Task to complete:
Print all records exactly, pictures left out.

[Material provided — start]

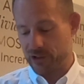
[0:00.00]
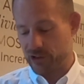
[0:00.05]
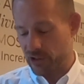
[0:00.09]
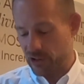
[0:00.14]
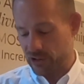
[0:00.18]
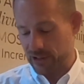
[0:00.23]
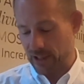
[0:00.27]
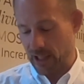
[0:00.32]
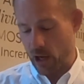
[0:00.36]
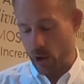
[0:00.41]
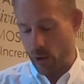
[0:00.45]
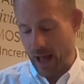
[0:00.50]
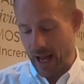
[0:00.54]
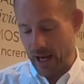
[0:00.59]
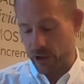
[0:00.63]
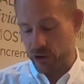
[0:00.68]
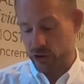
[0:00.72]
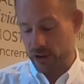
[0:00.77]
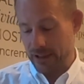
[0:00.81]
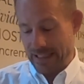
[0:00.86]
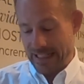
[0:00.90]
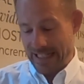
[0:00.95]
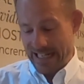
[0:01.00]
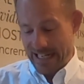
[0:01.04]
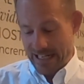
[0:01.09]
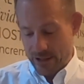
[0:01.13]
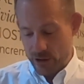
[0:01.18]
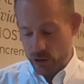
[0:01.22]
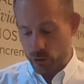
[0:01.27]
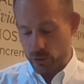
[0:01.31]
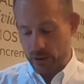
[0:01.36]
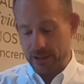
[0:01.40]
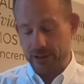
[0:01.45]
to sell actually
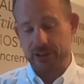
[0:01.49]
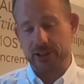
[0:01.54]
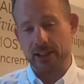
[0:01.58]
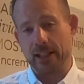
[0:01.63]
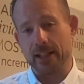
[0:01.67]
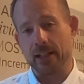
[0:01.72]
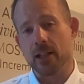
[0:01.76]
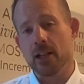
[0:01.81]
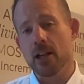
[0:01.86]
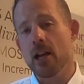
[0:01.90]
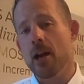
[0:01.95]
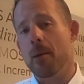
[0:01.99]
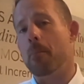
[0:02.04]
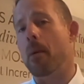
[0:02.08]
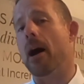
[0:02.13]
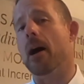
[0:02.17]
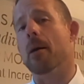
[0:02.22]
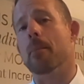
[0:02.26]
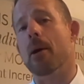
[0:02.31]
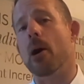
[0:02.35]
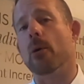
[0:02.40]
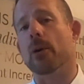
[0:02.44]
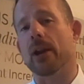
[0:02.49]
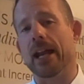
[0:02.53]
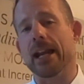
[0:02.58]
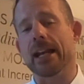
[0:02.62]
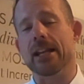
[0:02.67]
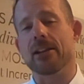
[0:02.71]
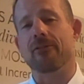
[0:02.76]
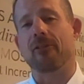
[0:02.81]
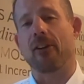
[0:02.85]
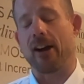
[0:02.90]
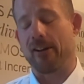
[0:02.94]
increasing by about
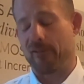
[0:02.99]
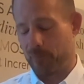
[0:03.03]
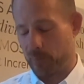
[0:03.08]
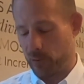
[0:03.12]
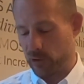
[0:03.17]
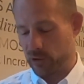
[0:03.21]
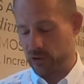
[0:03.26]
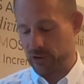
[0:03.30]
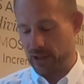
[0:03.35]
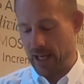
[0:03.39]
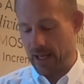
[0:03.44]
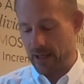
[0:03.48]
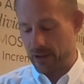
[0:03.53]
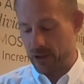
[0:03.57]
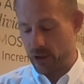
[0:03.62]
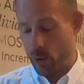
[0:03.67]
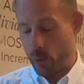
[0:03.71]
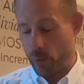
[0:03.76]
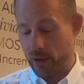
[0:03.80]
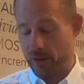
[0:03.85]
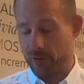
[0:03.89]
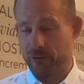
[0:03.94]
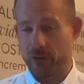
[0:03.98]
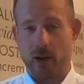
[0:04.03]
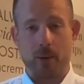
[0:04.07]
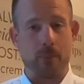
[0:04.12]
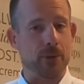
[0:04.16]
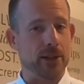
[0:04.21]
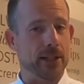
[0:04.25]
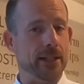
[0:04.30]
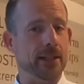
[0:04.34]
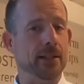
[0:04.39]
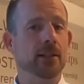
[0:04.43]
85%, going from
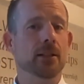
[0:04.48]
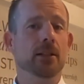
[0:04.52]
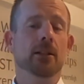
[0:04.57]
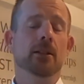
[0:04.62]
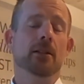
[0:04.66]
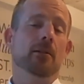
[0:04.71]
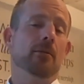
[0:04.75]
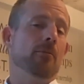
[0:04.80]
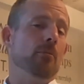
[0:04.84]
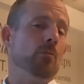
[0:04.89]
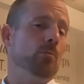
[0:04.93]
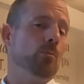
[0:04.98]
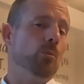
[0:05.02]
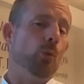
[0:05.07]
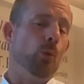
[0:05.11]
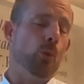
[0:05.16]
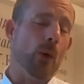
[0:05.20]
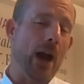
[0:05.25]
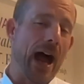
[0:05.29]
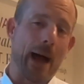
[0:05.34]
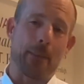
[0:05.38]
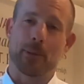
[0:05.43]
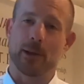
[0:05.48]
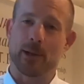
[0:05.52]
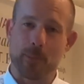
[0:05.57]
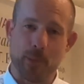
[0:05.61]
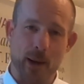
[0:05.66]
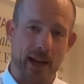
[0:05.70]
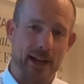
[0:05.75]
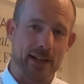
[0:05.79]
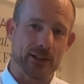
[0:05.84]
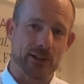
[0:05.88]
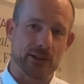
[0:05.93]
the rapid
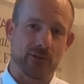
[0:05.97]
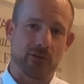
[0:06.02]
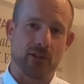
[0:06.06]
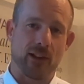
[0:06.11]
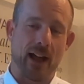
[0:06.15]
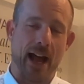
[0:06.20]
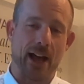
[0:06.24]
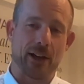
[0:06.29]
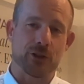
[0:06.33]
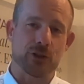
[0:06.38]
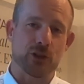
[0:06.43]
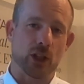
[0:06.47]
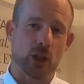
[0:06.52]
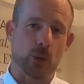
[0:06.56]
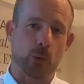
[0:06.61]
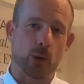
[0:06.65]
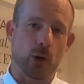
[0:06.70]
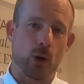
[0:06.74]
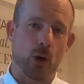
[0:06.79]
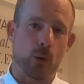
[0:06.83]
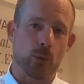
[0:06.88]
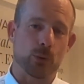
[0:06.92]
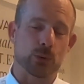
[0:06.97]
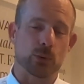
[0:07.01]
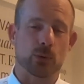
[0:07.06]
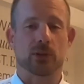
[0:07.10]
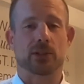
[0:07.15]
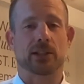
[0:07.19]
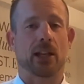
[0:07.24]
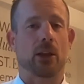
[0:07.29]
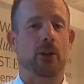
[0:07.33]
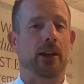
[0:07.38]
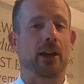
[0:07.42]
pace of last year where homes were
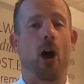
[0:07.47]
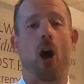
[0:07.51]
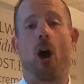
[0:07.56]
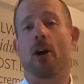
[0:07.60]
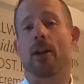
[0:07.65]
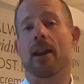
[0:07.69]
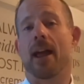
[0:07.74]
selling on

[Material provided — finish]

Solution:
[0:00.00]
[0:00.05]
[0:00.09]
[0:00.14]
[0:00.18]
[0:00.23]
[0:00.27]
[0:00.32]
[0:00.36]
[0:00.41]
[0:00.45]
[0:00.50]
[0:00.54]
[0:00.59]
[0:00.63]
[0:00.68]
[0:00.72]
[0:00.77]
[0:00.81]
[0:00.86]
[0:00.90]
[0:00.95]
[0:01.00]
[0:01.04]
[0:01.09]
[0:01.13]
[0:01.18]
[0:01.22]
[0:01.27]
[0:01.31]
[0:01.36]
[0:01.40]
[0:01.45]
to sell actually
[0:01.49]
[0:01.54]
[0:01.58]
[0:01.63]
[0:01.67]
[0:01.72]
[0:01.76]
[0:01.81]
[0:01.86]
[0:01.90]
[0:01.95]
[0:01.99]
[0:02.04]
[0:02.08]
[0:02.13]
[0:02.17]
[0:02.22]
[0:02.26]
[0:02.31]
[0:02.35]
[0:02.40]
[0:02.44]
[0:02.49]
[0:02.53]
[0:02.58]
[0:02.62]
[0:02.67]
[0:02.71]
[0:02.76]
[0:02.81]
[0:02.85]
[0:02.90]
[0:02.94]
increasing by about
[0:02.99]
[0:03.03]
[0:03.08]
[0:03.12]
[0:03.17]
[0:03.21]
[0:03.26]
[0:03.30]
[0:03.35]
[0:03.39]
[0:03.44]
[0:03.48]
[0:03.53]
[0:03.57]
[0:03.62]
[0:03.67]
[0:03.71]
[0:03.76]
[0:03.80]
[0:03.85]
[0:03.89]
[0:03.94]
[0:03.98]
[0:04.03]
[0:04.07]
[0:04.12]
[0:04.16]
[0:04.21]
[0:04.25]
[0:04.30]
[0:04.34]
[0:04.39]
[0:04.43]
85%, going from
[0:04.48]
[0:04.52]
[0:04.57]
[0:04.62]
[0:04.66]
[0:04.71]
[0:04.75]
[0:04.80]
[0:04.84]
[0:04.89]
[0:04.93]
[0:04.98]
[0:05.02]
[0:05.07]
[0:05.11]
[0:05.16]
[0:05.20]
[0:05.25]
[0:05.29]
[0:05.34]
[0:05.38]
[0:05.43]
[0:05.48]
[0:05.52]
[0:05.57]
[0:05.61]
[0:05.66]
[0:05.70]
[0:05.75]
[0:05.79]
[0:05.84]
[0:05.88]
[0:05.93]
the rapid
[0:05.97]
[0:06.02]
[0:06.06]
[0:06.11]
[0:06.15]
[0:06.20]
[0:06.24]
[0:06.29]
[0:06.33]
[0:06.38]
[0:06.43]
[0:06.47]
[0:06.52]
[0:06.56]
[0:06.61]
[0:06.65]
[0:06.70]
[0:06.74]
[0:06.79]
[0:06.83]
[0:06.88]
[0:06.92]
[0:06.97]
[0:07.01]
[0:07.06]
[0:07.10]
[0:07.15]
[0:07.19]
[0:07.24]
[0:07.29]
[0:07.33]
[0:07.38]
[0:07.42]
pace of last year where homes were
[0:07.47]
[0:07.51]
[0:07.56]
[0:07.60]
[0:07.65]
[0:07.69]
[0:07.74]
selling on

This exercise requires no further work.